As with many complex tasks, opting for in-house development demands highly specialized personnel and resources, and companies with constrained resources may feel that investing in this area will diverge from their focus. Even if a company possesses the scientific knowledge, they may be lacking personnel or facility resources to attend to all steps of the custom antibody development process. For these reasons, startups and small biotechs often rely on external partners to support them with specialized knowledge and capacity
Choosing an external company to partner with can prove a valuable investment, especially when working with challenging targets. Partner companies are generally better equipped and more familiar with many of the common challenges; they have also developed processes to overcome them. External partners specialize in the multiple processes involved and can use this expertise to design the best methods for custom antibody projects. Additionally, even when companies do possess the in-house capabilities, partnering with an external company can enable efforts to be diversified to maximize success – by combining both yeast and phage display approaches, for example.
When looking for the right partner, it is good practice to obtain a colleague’s recommendation or discuss the project specifics with more than one facilitator to obtain information on budgets, timelines, and – most importantly – to establish requirements for success. The ultimate question for the decision should be: “Does this company have a track record of success?” By partnering with a company with a track record of delivering recombinant monoclonal antibodies targeting large molecule biologics, you can save time and increase your success rates by leveraging their expertise.
The use of consultants to parse out the pros and cons of these technical projects can be quite valuable. Smaller biotech companies in particular often rely on consultants to support them in critical aspects of their drug development process because consultants are well connected with a strong network and can suggest reliable providers for outsourcing custom tools. If a project’s timeline is not constrained, scientific conferences and meetings where new technologies and services are presented are an excellent avenue for obtaining information and referrals.
While internally developed tool antibodies have the advantage of being monitored and controlled by the company, it is not always wise to overstretch budgets or resources; smaller companies especially can benefit from the expertise of specialized providers or partners.

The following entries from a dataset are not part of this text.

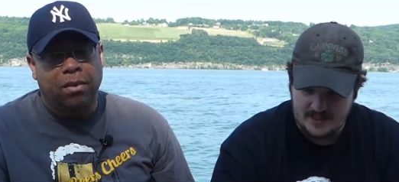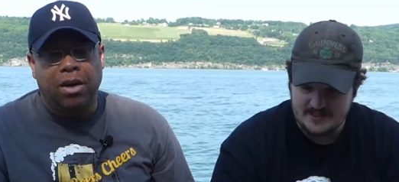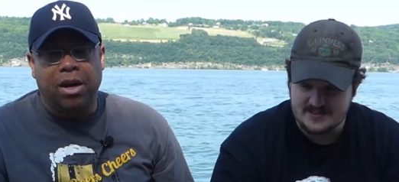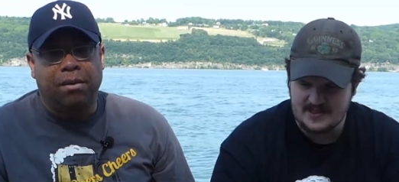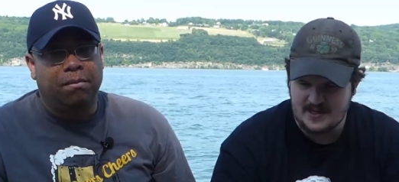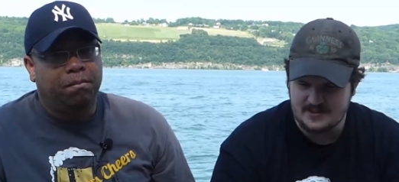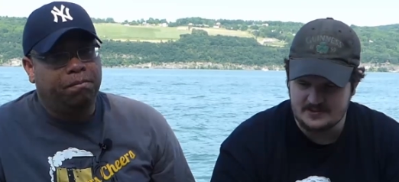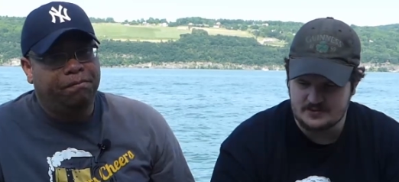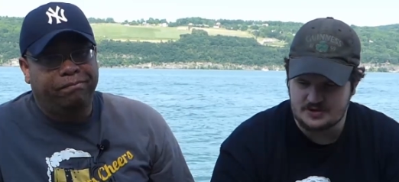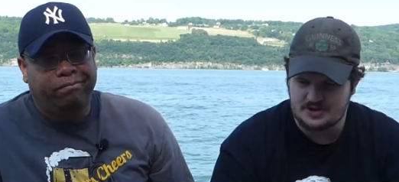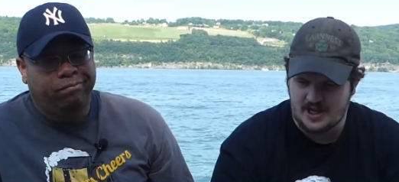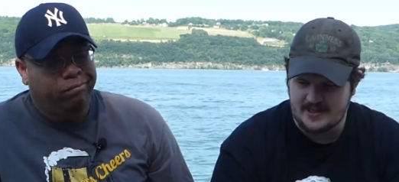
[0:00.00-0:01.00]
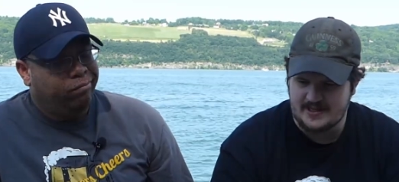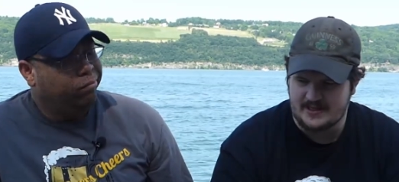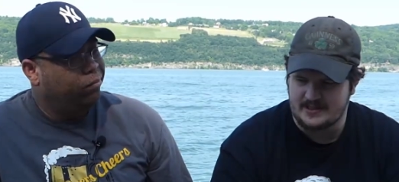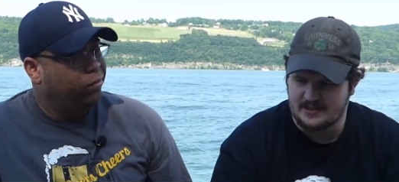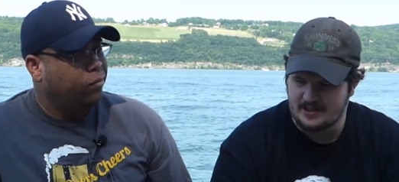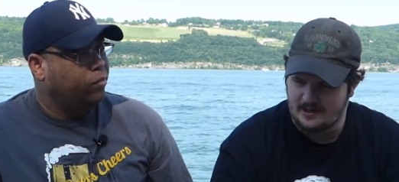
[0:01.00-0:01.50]
Speaker 1: It's not shaky
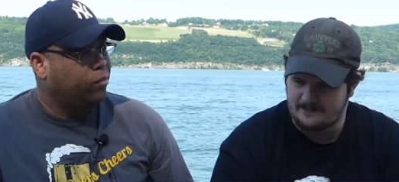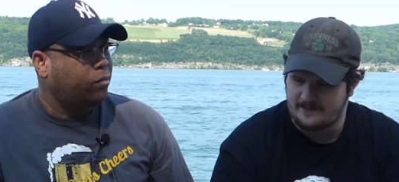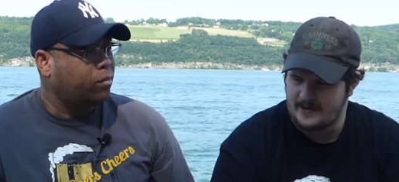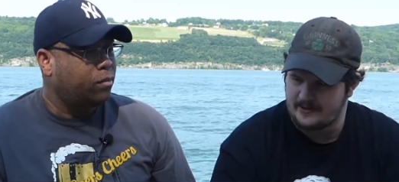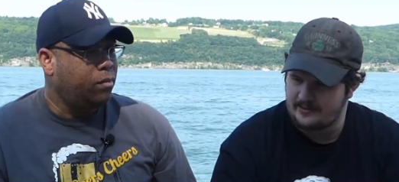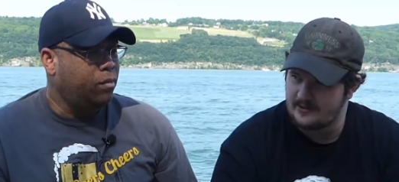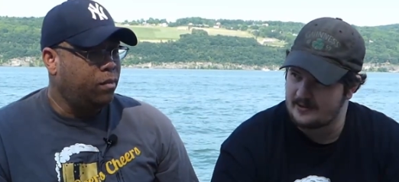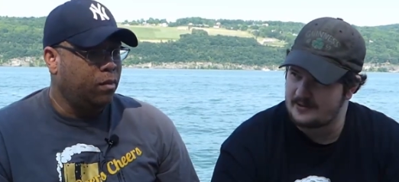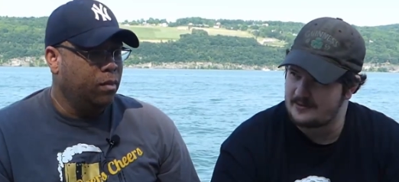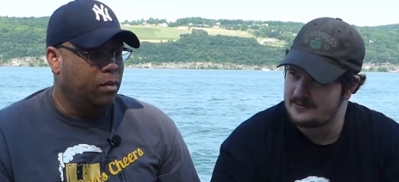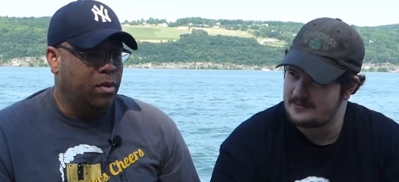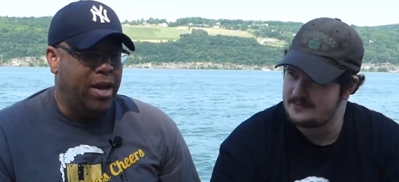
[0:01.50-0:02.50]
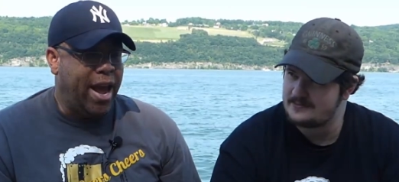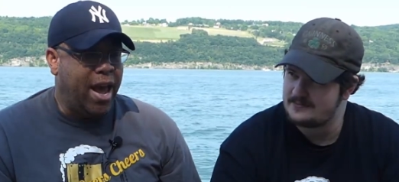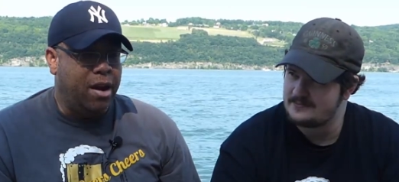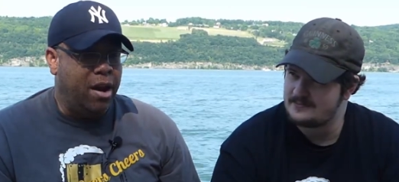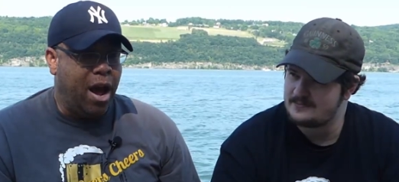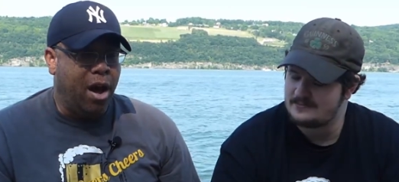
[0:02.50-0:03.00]
enough, I think.
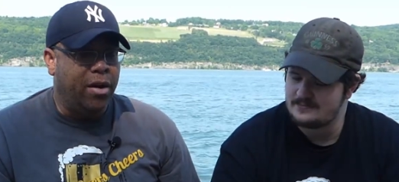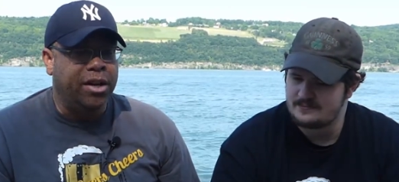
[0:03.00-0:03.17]
Yeah, no,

Even if a company makes in-house antibody development a pivotal part of its strategy, it is still common to outsource other aspects, such as reagents for assays directly linked to drug functionality.
Partnering with a specialized tool antibody provider offers access to the latest technology and development platforms to ensure that you have a competitive edge and to free up bandwidth for other projects. Depending on your budget and timescales, it could be the ideal solution for your next project.